Records drawn from a dataset
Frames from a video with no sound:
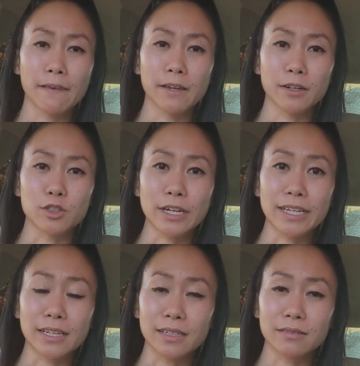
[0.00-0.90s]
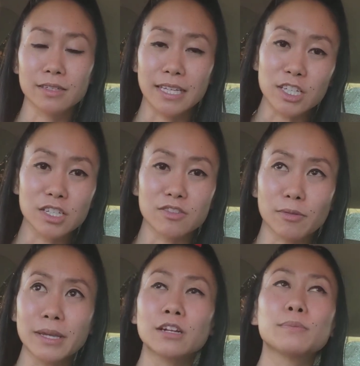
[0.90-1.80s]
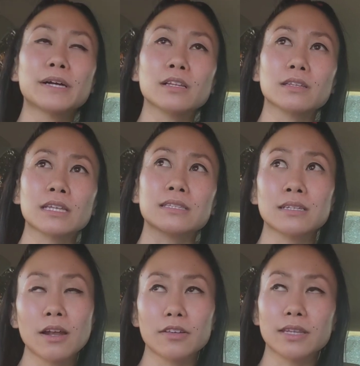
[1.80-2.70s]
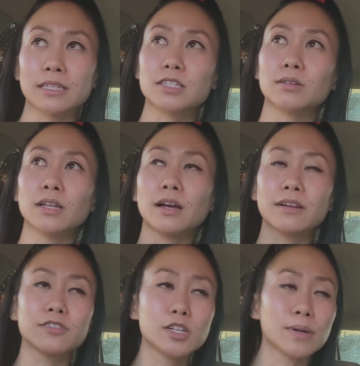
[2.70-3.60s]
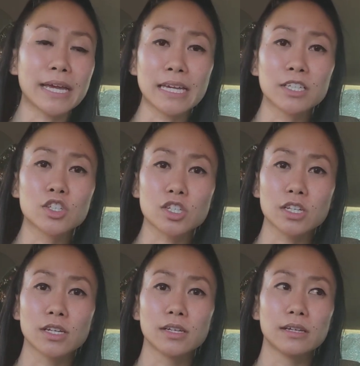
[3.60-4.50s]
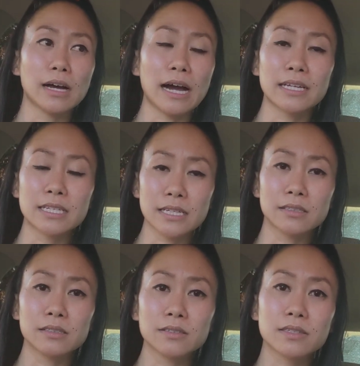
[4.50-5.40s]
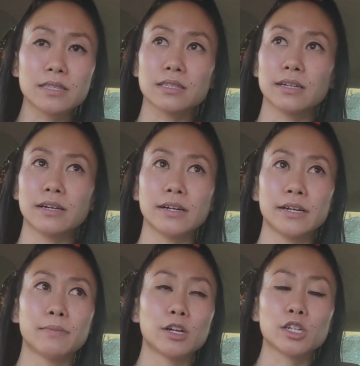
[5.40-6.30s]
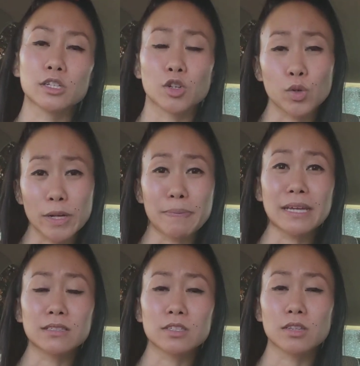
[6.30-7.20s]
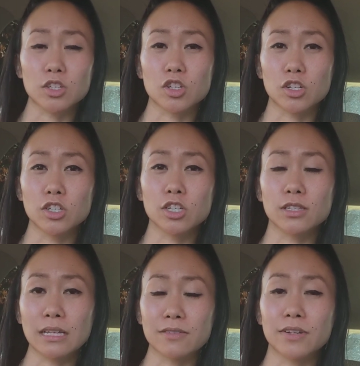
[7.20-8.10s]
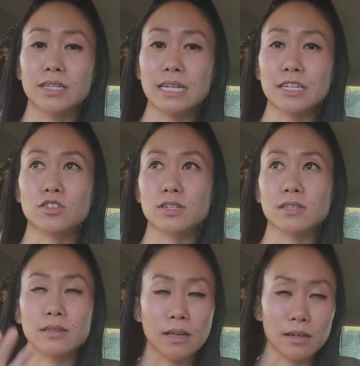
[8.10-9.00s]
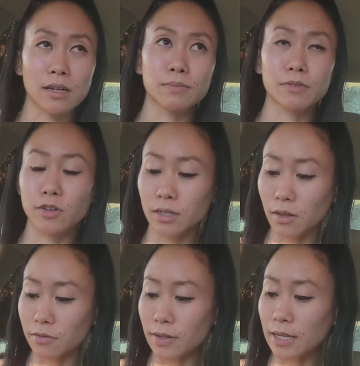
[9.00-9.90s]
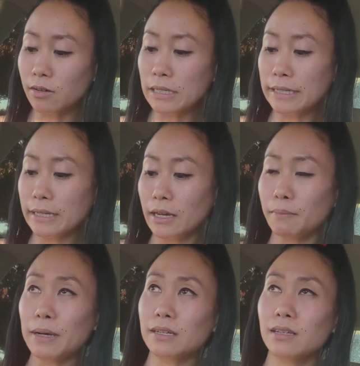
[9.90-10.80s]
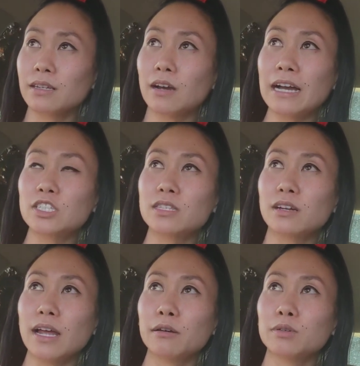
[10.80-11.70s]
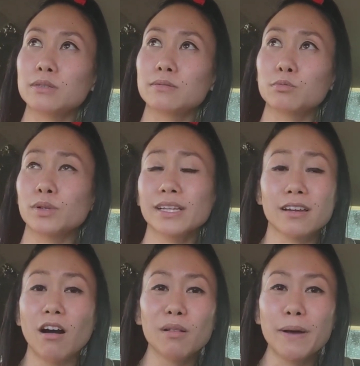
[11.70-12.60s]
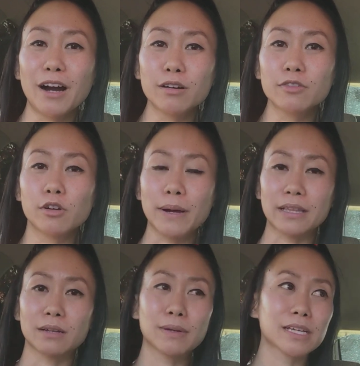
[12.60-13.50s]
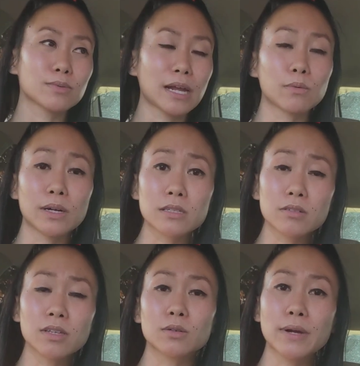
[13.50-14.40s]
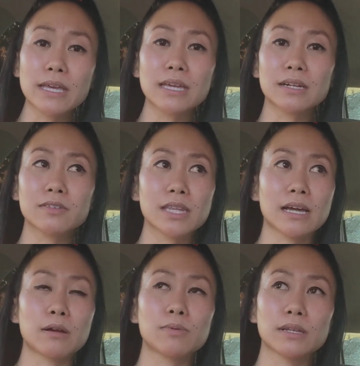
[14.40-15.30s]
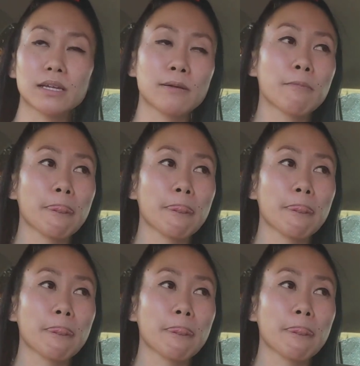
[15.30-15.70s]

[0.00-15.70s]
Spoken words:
trying to get sessions from me, but that's another thing too. A lot of new age ideals are creeping into the church, and that's very dangerous. That can be for another video. But I just thought I was really all powerful back then, because when I was doing the Reiki and everything, I really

TASK TO CARRY OUT: With the images omitted, output all entries exactly as given.

OUTPUT OF THE TASK:
Frames from a video with no sound:
[0.00-0.90s]
[0.90-1.80s]
[1.80-2.70s]
[2.70-3.60s]
[3.60-4.50s]
[4.50-5.40s]
[5.40-6.30s]
[6.30-7.20s]
[7.20-8.10s]
[8.10-9.00s]
[9.00-9.90s]
[9.90-10.80s]
[10.80-11.70s]
[11.70-12.60s]
[12.60-13.50s]
[13.50-14.40s]
[14.40-15.30s]
[15.30-15.70s]

[0.00-15.70s]
Spoken words:
trying to get sessions from me, but that's another thing too. A lot of new age ideals are creeping into the church, and that's very dangerous. That can be for another video. But I just thought I was really all powerful back then, because when I was doing the Reiki and everything, I really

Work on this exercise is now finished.